(Stored data entries):

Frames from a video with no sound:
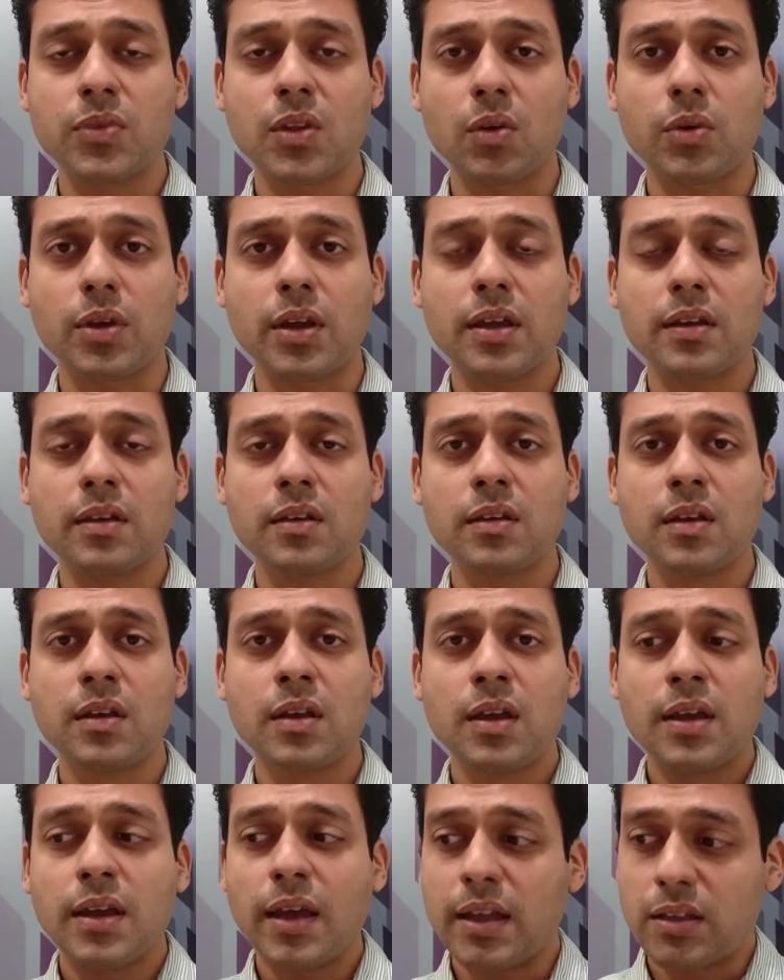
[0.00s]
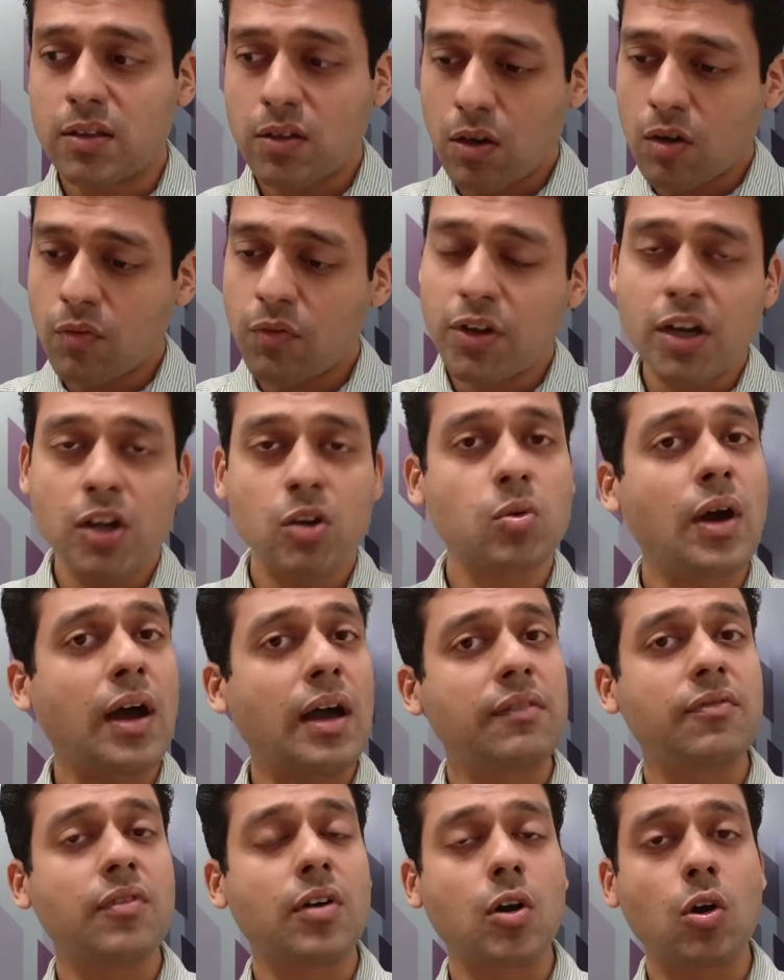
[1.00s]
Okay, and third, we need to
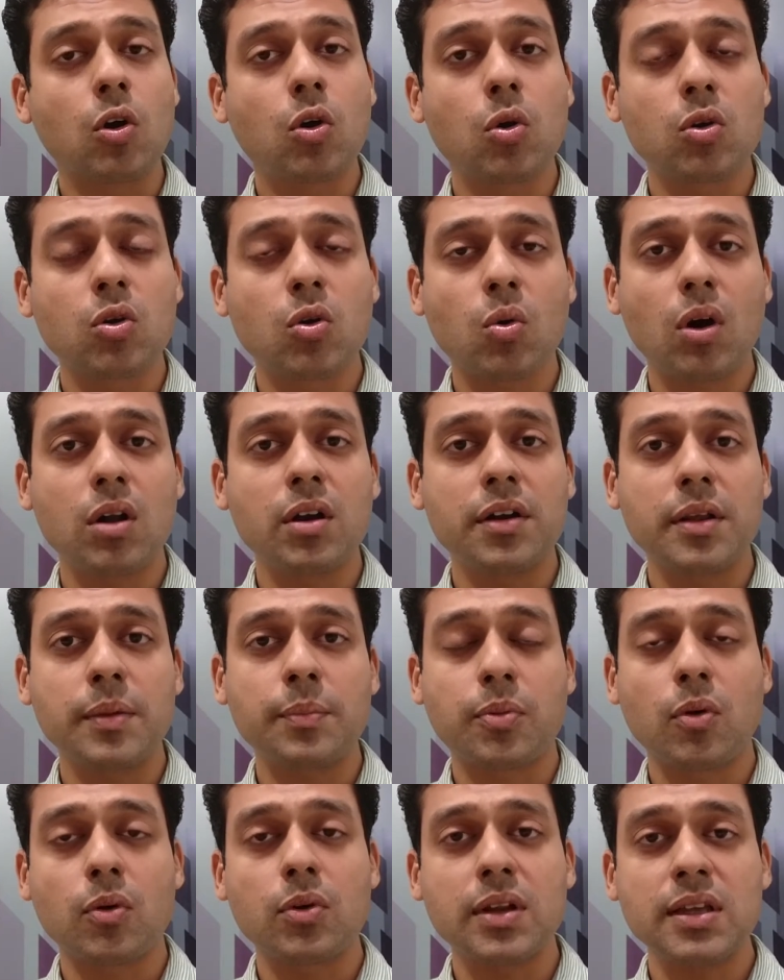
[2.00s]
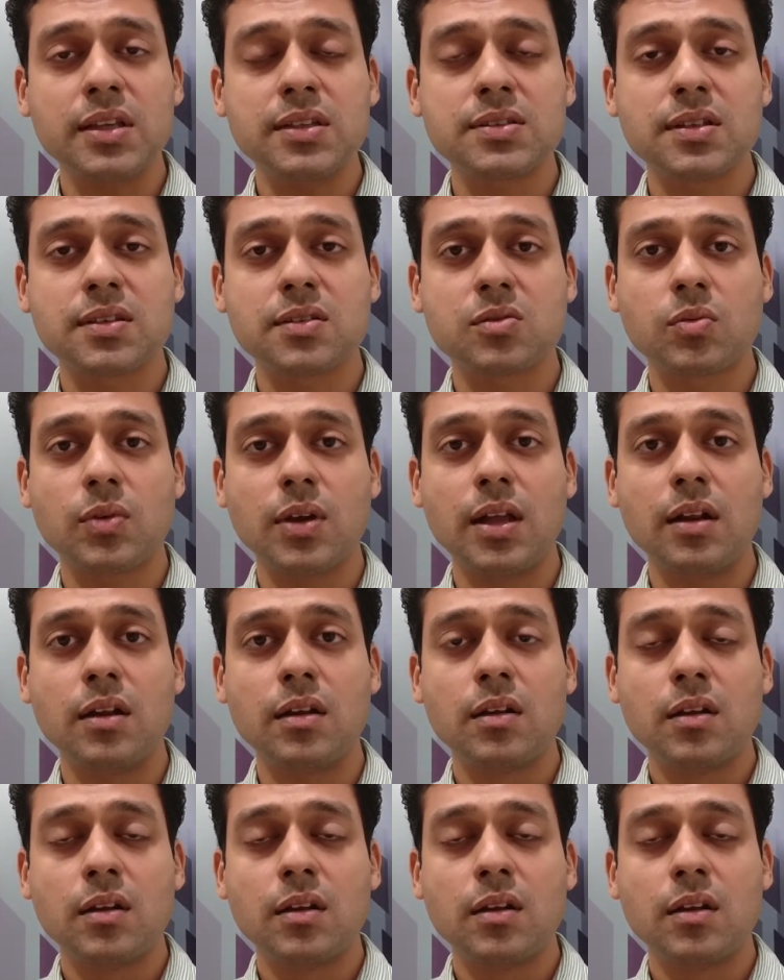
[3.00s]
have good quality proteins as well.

(WHAT THE EXERCISE ASKS):
Verbatim reproduction of every entry is needed, with the images left out.

(RESPONSE BOX):
Frames from a video with no sound:
[0.00s]
[1.00s]
Okay, and third, we need to
[2.00s]
[3.00s]
have good quality proteins as well.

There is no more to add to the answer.